The MLS is Back tournament has made it clear why. Alejandro Pozuelo assisted on all three of Toronto’s goals against Montreal and now has five assists at the tournament. His two-footed ability is far more dangerous when he is in the middle, and when he has runners in front of him. On top of this, Pablo Piatti and him have developed an instant chemistry which is good news to say the least.
Defending in transition remains a massive problem
Toronto FC are not a particularly quick team, nor are they a particularly young team. Michael Bradley doesn’t have the closing speed in central midfield that he used to, and he is far and away the most defensively minded player in the midfield.
As good as Toronto FC have been going forward at this tournament so far, one misplaced pass and the ball seems to find its way into the back of their net. The team seems to switch off quickly in transition, and it could end up being a massive issue if not dealt with quickly.
Moreover, the team once again wasn’t able to keep up their intensity over the full 90 minutes, and invited a lot of pressure later on in the game.
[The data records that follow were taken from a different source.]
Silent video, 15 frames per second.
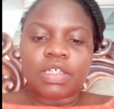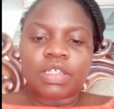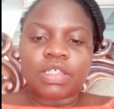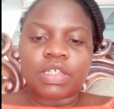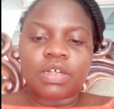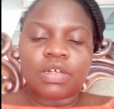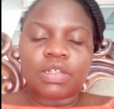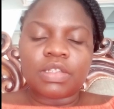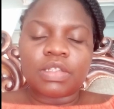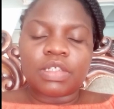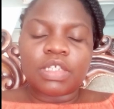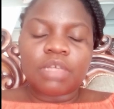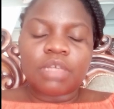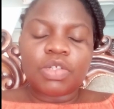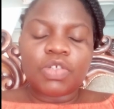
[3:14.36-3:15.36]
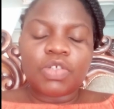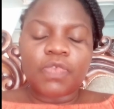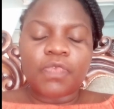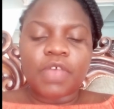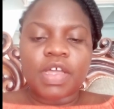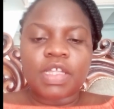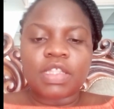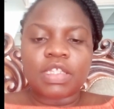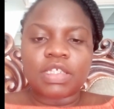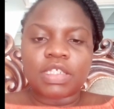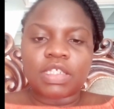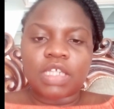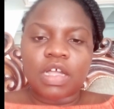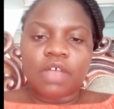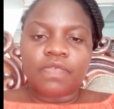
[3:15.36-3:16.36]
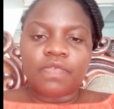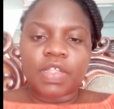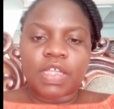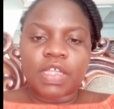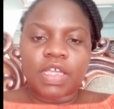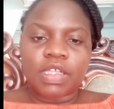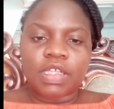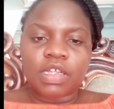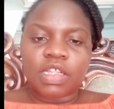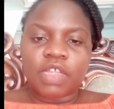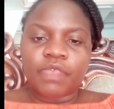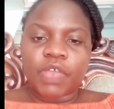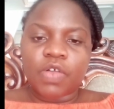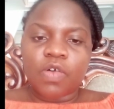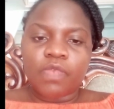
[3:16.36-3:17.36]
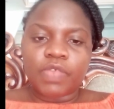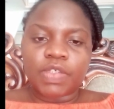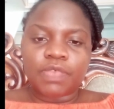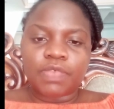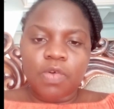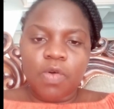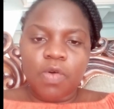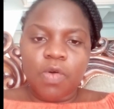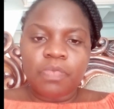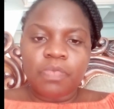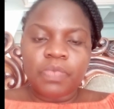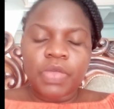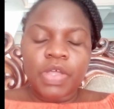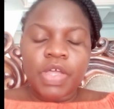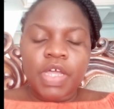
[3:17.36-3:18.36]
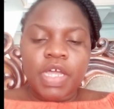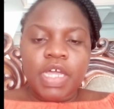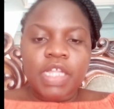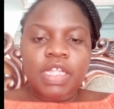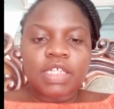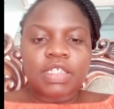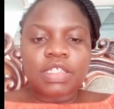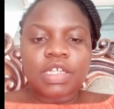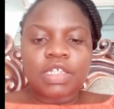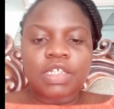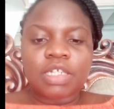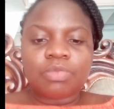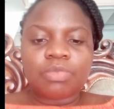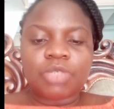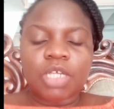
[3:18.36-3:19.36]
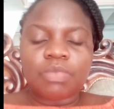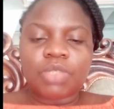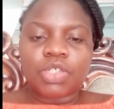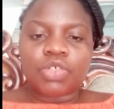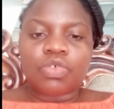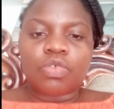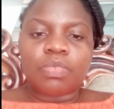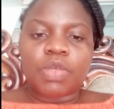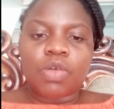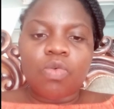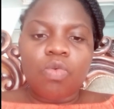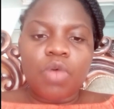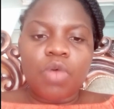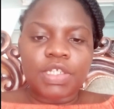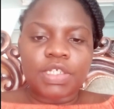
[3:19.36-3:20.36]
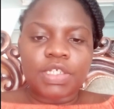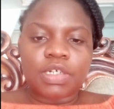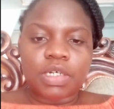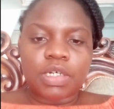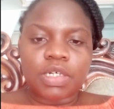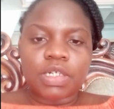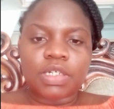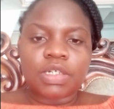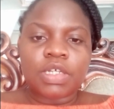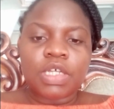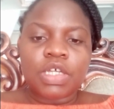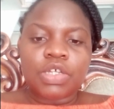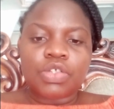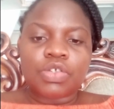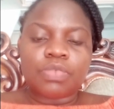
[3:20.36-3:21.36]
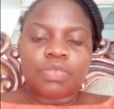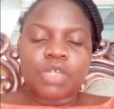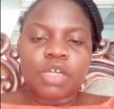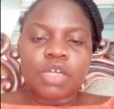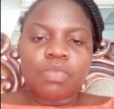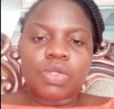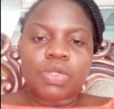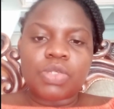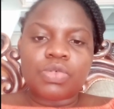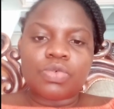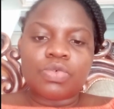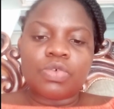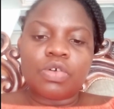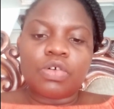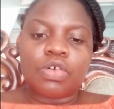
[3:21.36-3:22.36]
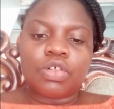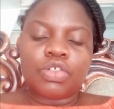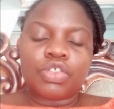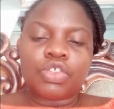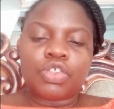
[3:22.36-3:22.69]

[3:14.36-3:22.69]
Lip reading: is the time that you find the staff in Kenya leaving office for home, and as such, sometimes it could be quite hard to be able to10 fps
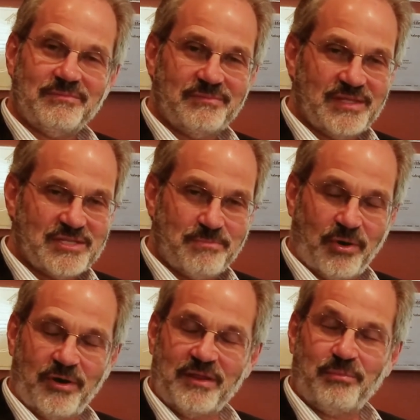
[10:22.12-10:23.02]
it's
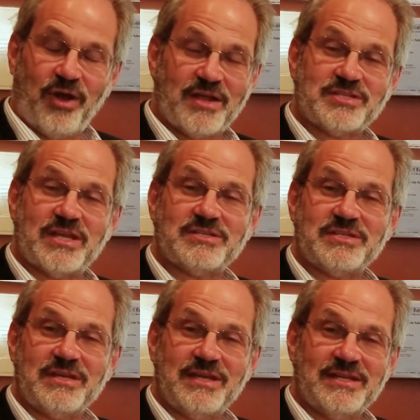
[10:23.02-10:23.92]
part of the process.
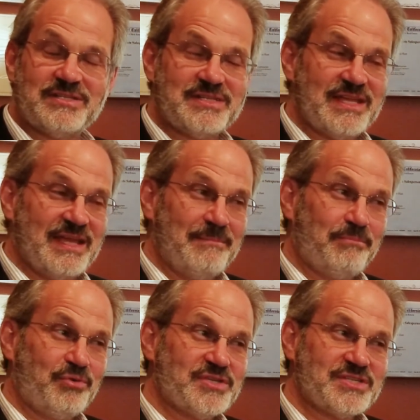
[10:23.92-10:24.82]
It's
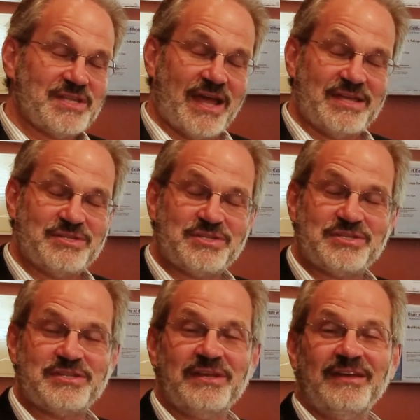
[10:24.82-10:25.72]
imprecise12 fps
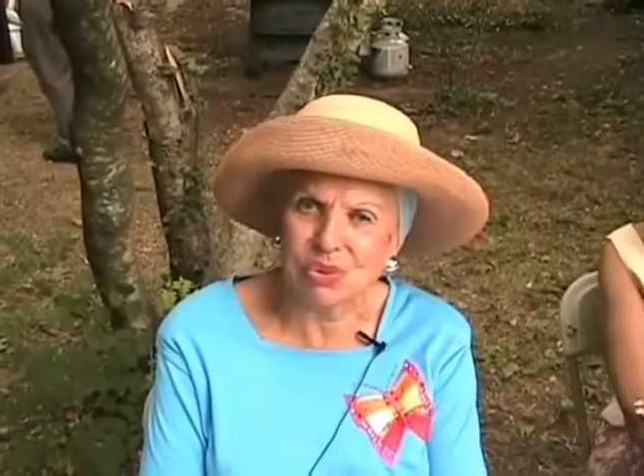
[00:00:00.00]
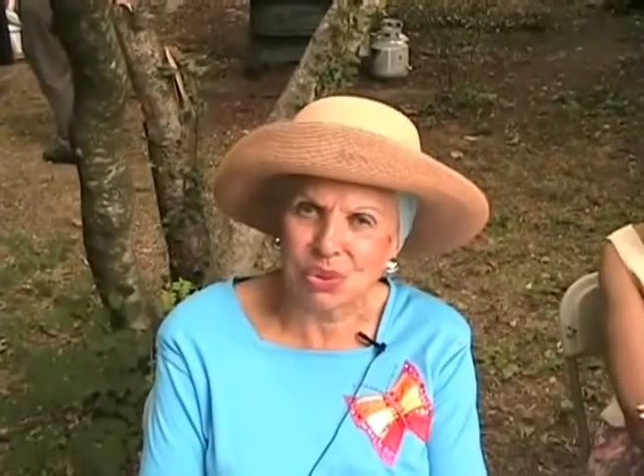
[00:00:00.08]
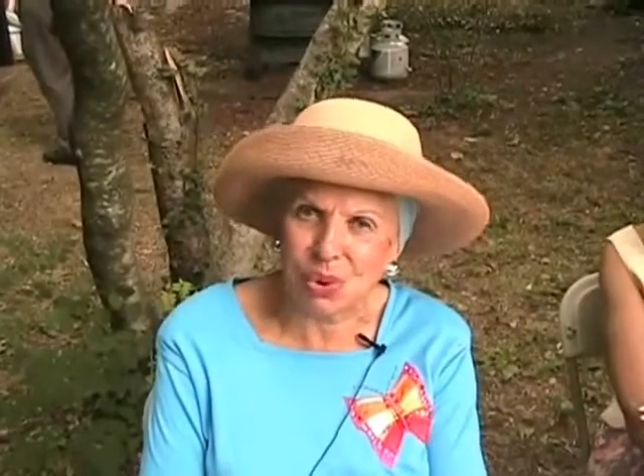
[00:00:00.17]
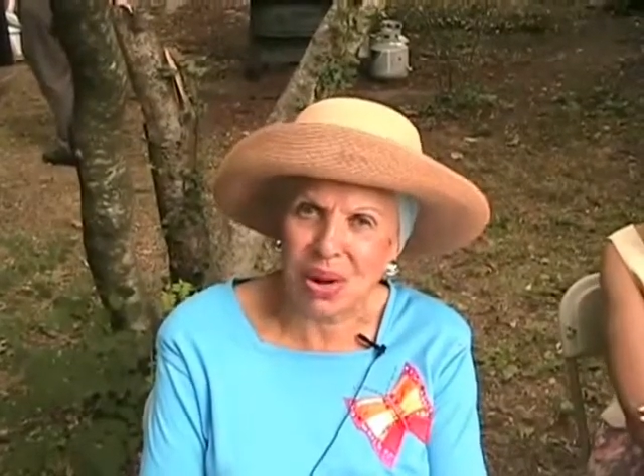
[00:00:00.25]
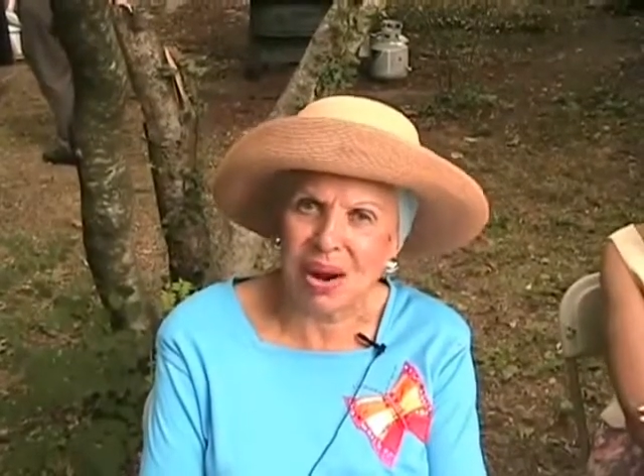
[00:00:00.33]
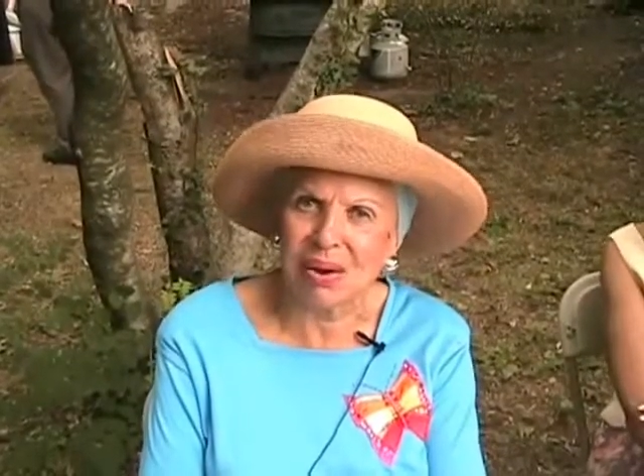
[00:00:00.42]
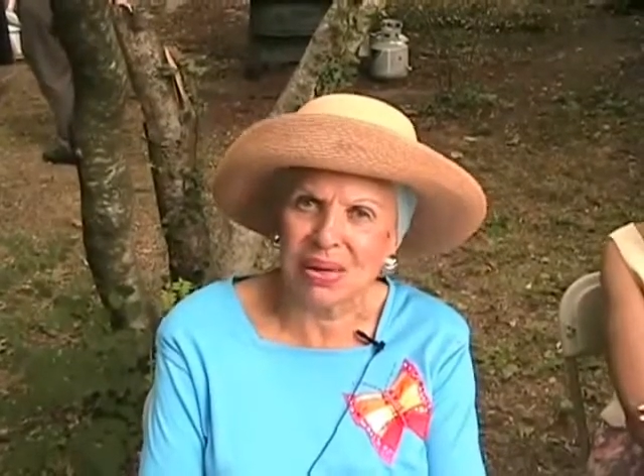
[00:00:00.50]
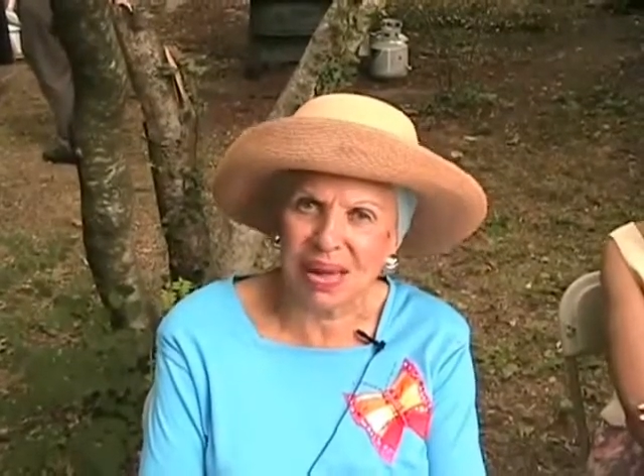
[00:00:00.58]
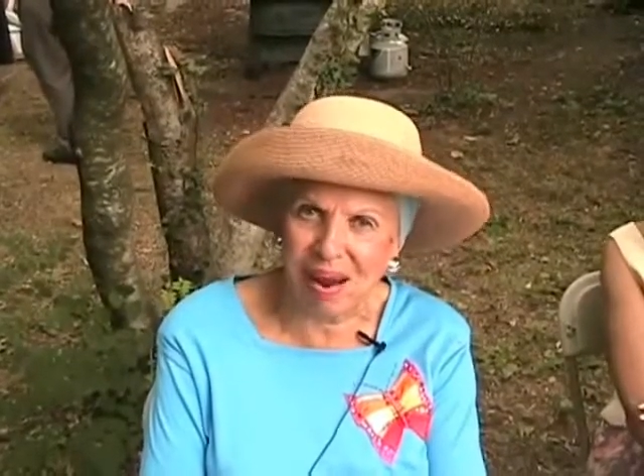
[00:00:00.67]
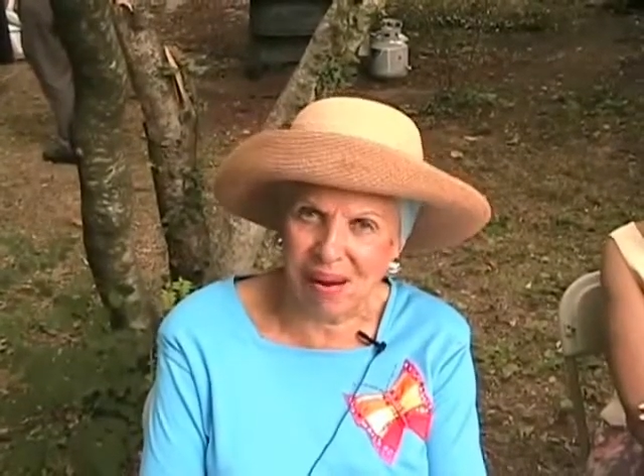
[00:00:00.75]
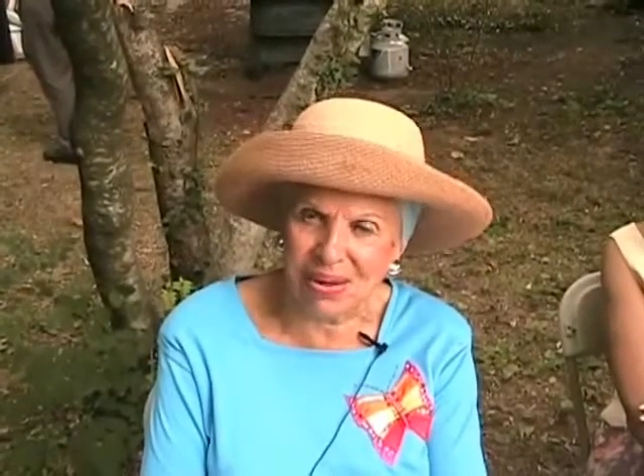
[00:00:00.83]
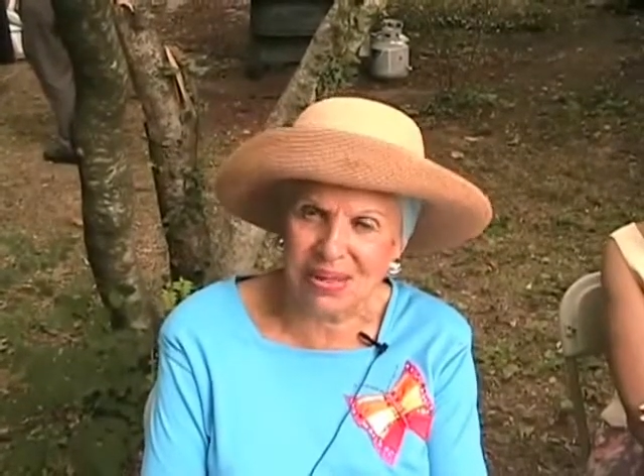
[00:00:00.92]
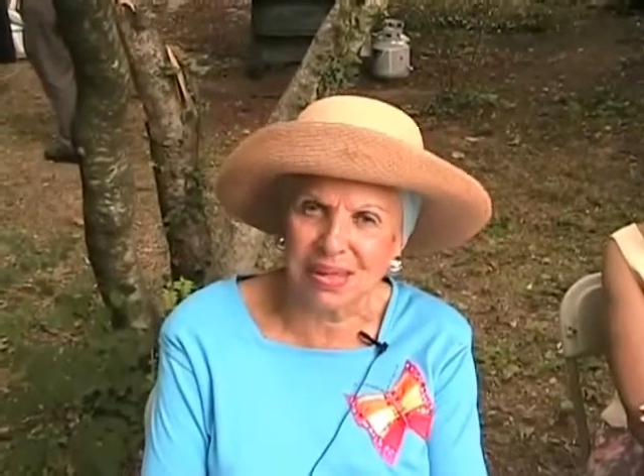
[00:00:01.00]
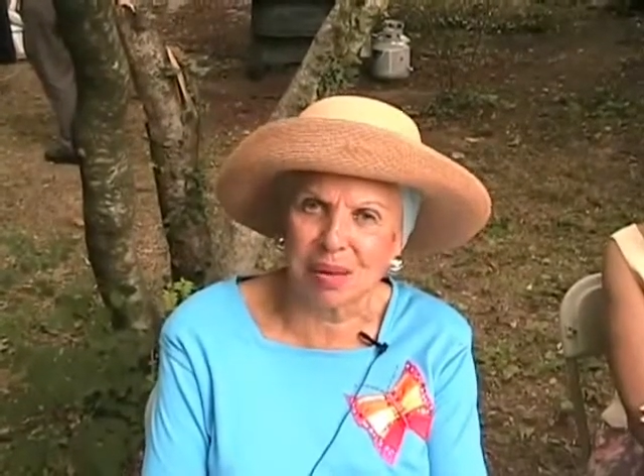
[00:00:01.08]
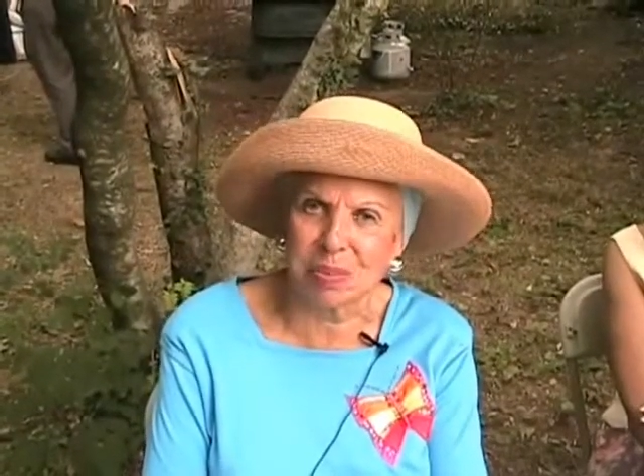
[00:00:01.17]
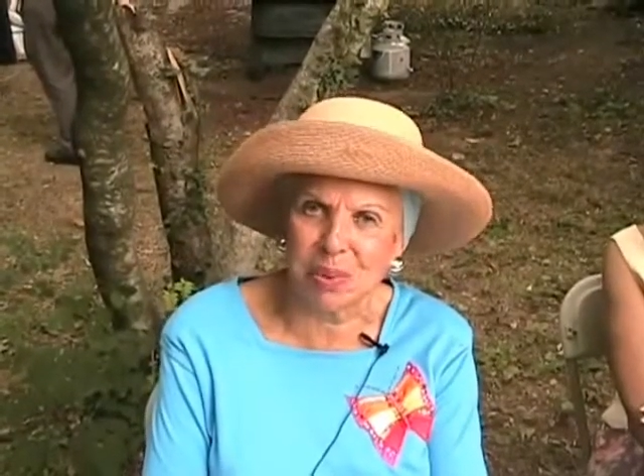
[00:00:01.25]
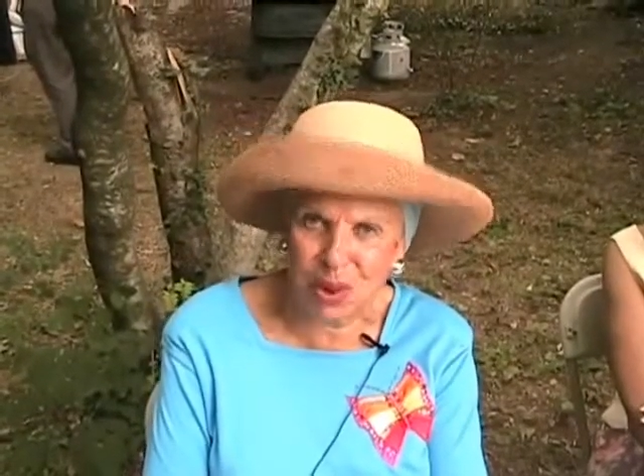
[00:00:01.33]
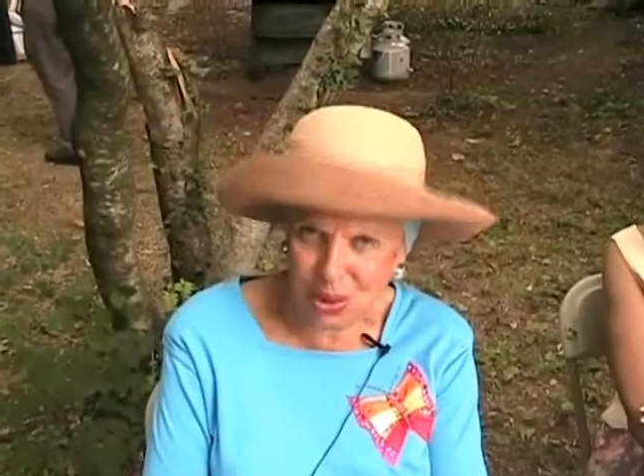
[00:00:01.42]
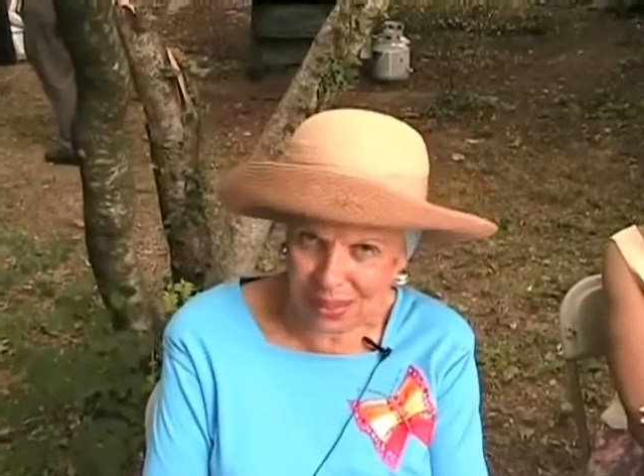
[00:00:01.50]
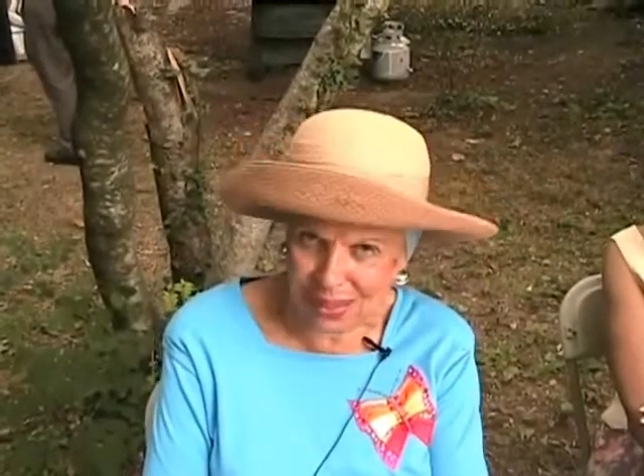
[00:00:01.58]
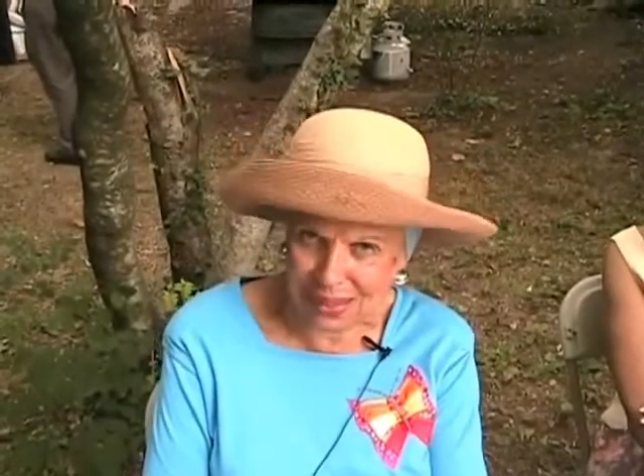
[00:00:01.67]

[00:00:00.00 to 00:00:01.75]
enjoy our carousel party.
A late goal from Ayo Akinola relieved a lot of that tension, but it was concerning nonetheless.
Another wild entry in the Impact - TFC history books
It looked different, and was certainly a lot quieter, than any other previous 401 derbies. The lack of fans might have removed a bit of the trademark nastiness that we have become used to seeing any time these two sides meet.
With that being said, this game was nothing if not entertaining. Both sides had plenty of chances throughout the match. Both spent periods in control of the game, which was a rollercoaster until the final whistle. It was clear from the second the Impact equalized after just 16 minutes that this game was going to have goals, and it did not disappoint.
Laryea picking up where he left off
Because of how well Auro has been playing on the right flank with Piatti and Pozuelo, it was Laryea who shifted over to the left for the injured Justin Morrow. The advantages of that move became clear just eight minutes into the match. Laryea cut in brilliantly from the wing and hit a brilliant low strike into the opposite corner to give the reds a 1-0 lead.
It is already his second goal of the year, which is a career high. Even if he likely isn’t starting in the club’s best eleven, this added versatility means that he is going to see minutes in almost every game Toronto plays at this tournament and beyond. His ability to play both fullback positions might be something John Herdman is watching closely, too.